Tuesday, August 11, 2009

Some bug fixes and other changes accompany this release of 11 August 2009:

  • Worked around a bizzare bug in Mathematica pattern matching which was causing the kernel to crash if a data set larger than ~15,000 records was supplied to AlignModel. Since the default behavior is to have models automatically aligned to the data as the final stage of a SymbolicRegression, this would cause the modeling to fail as a side-effect.
  • Fixed a bug wherein Attributes for plotting functions were being inadvertently and improperly set. The result was that SetOptions would not work properly for some graphics functions.

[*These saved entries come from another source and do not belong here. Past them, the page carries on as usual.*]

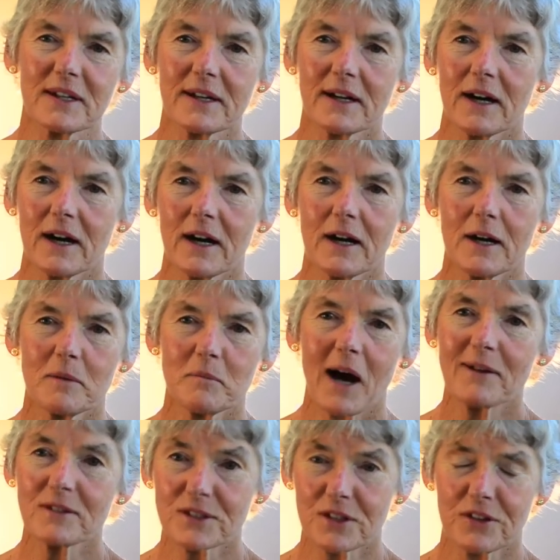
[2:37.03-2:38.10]
Um, I
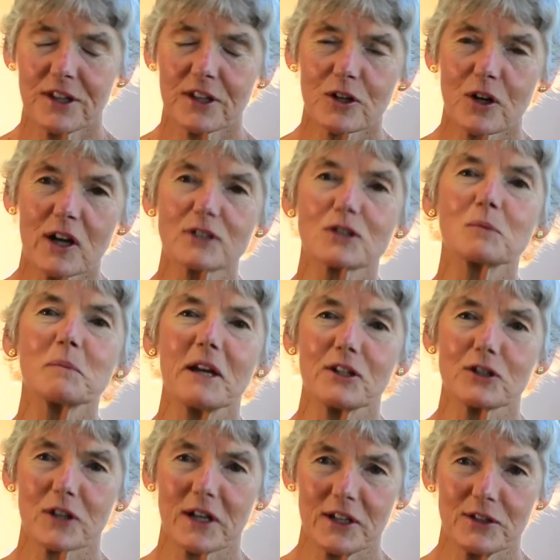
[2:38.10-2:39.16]
was a theater arts
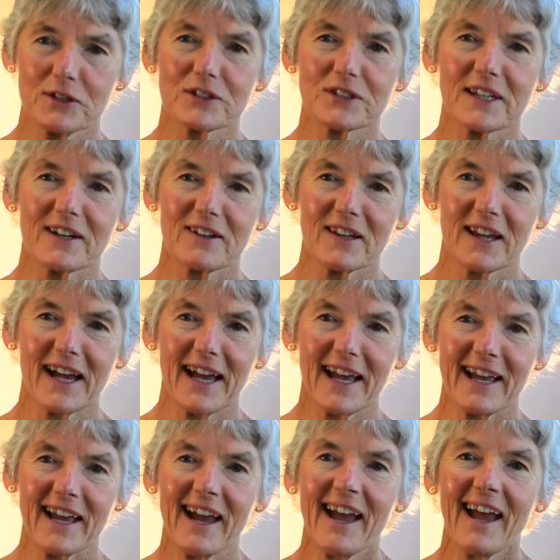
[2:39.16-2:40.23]
major at
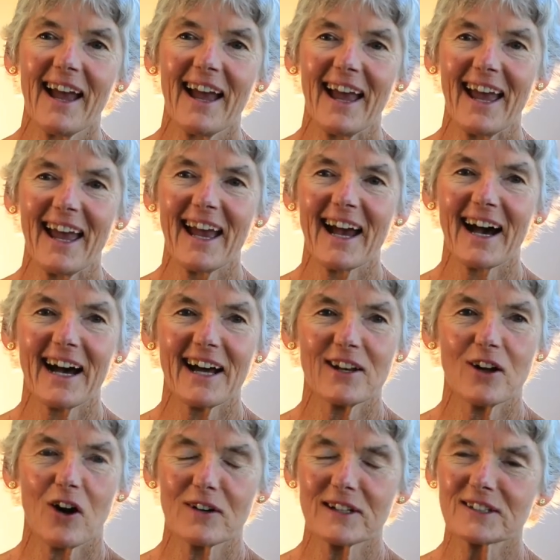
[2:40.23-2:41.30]
UCLA and
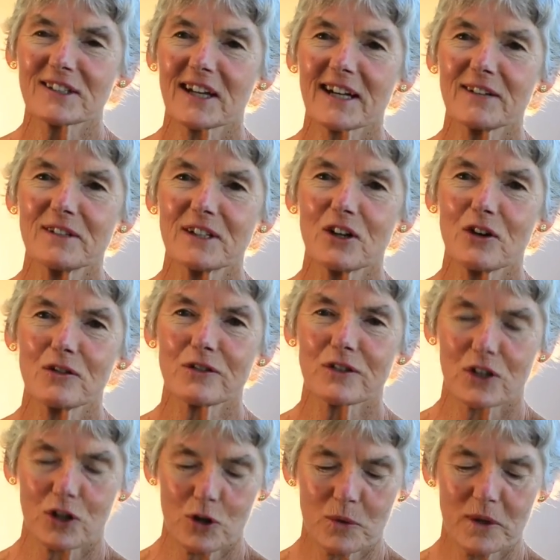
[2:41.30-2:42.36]
always thought I would go for
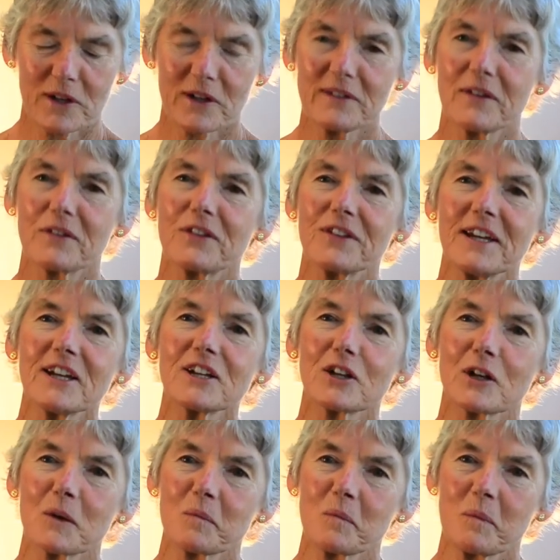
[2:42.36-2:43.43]
a career in the
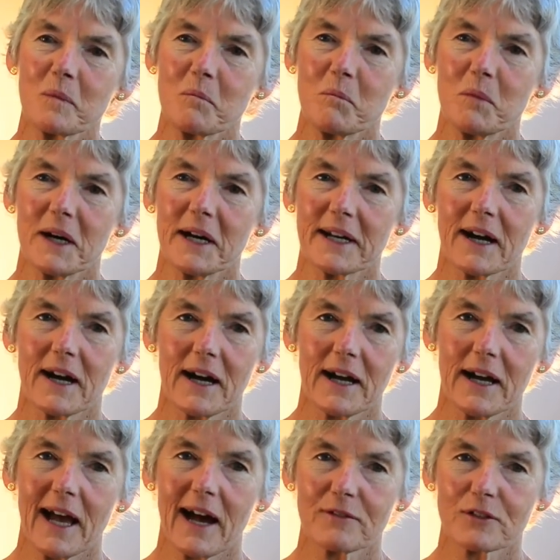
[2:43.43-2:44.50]
theater. But I,
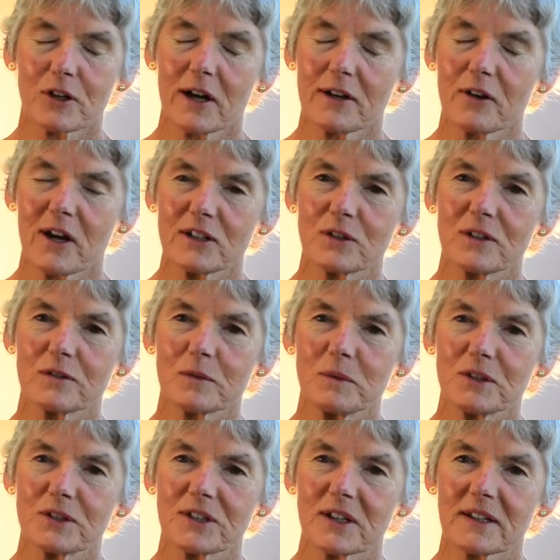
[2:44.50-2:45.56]
after I graduated from
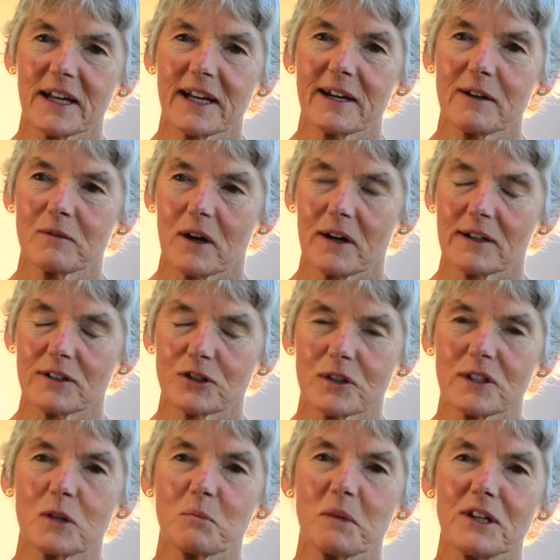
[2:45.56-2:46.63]
UCLA, I, I
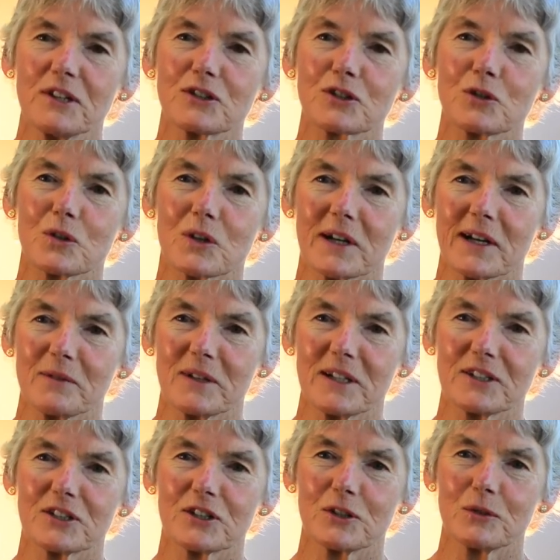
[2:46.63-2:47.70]
joined the Peace Corps and I
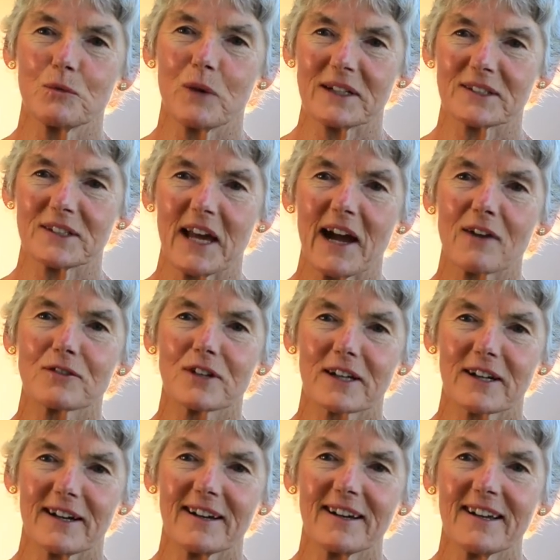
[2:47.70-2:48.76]
went to West
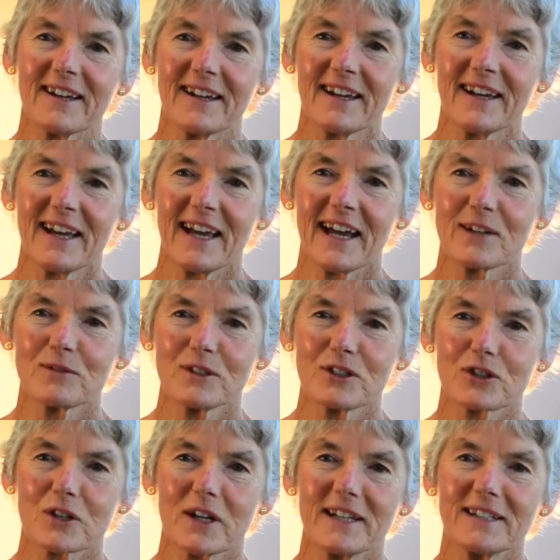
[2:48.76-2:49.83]
Africa and was
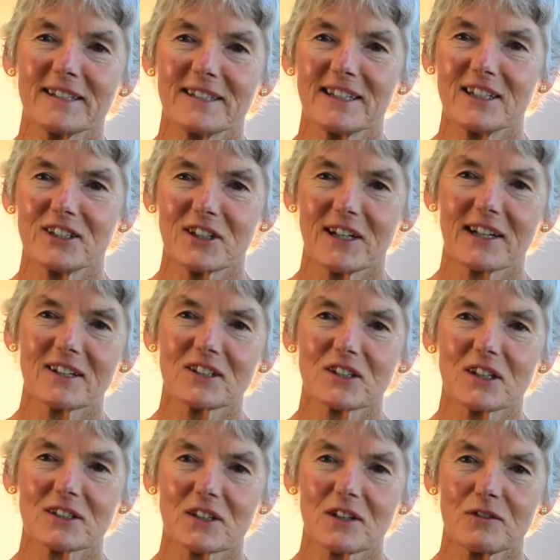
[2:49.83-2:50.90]
trained to teach English
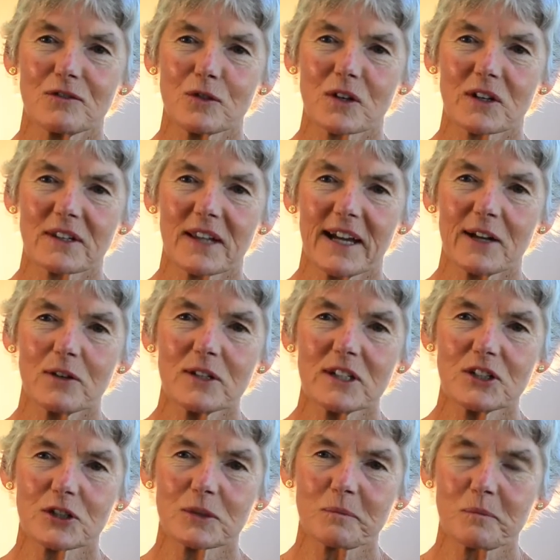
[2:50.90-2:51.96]
as a foreign
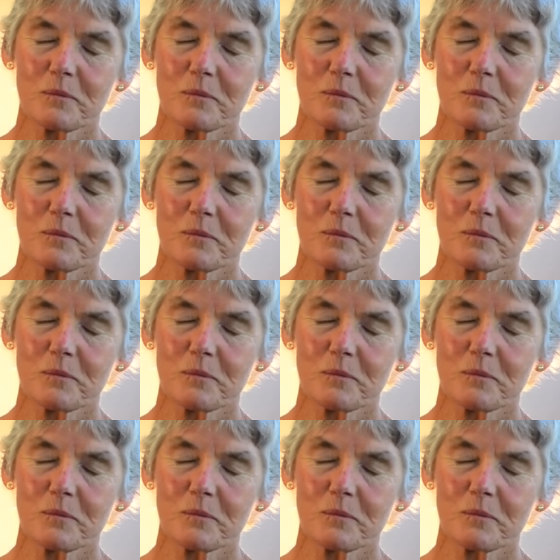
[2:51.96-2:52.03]
language.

  • Defined a new constant, $DataModelerExampleDataDirectory which returns the path to the top-level /ExampleData folder within the DataModeler package. This will allow examples to easily be cut-and-pasted out of the help browswer and not require specific relative paths from the EvaluationNotebookDirectory.
  • Changed to default EvolutionStrategy for SymbolicRegression to ParetoGP (from ClassicGP). The default ArchiveSize was also lowered and fewer initial RunsPerCascade are executed. This should better support the situation where users use a very short TimeConstraint rather than using one of the pre-defined option sets like $ParetoGPQuick.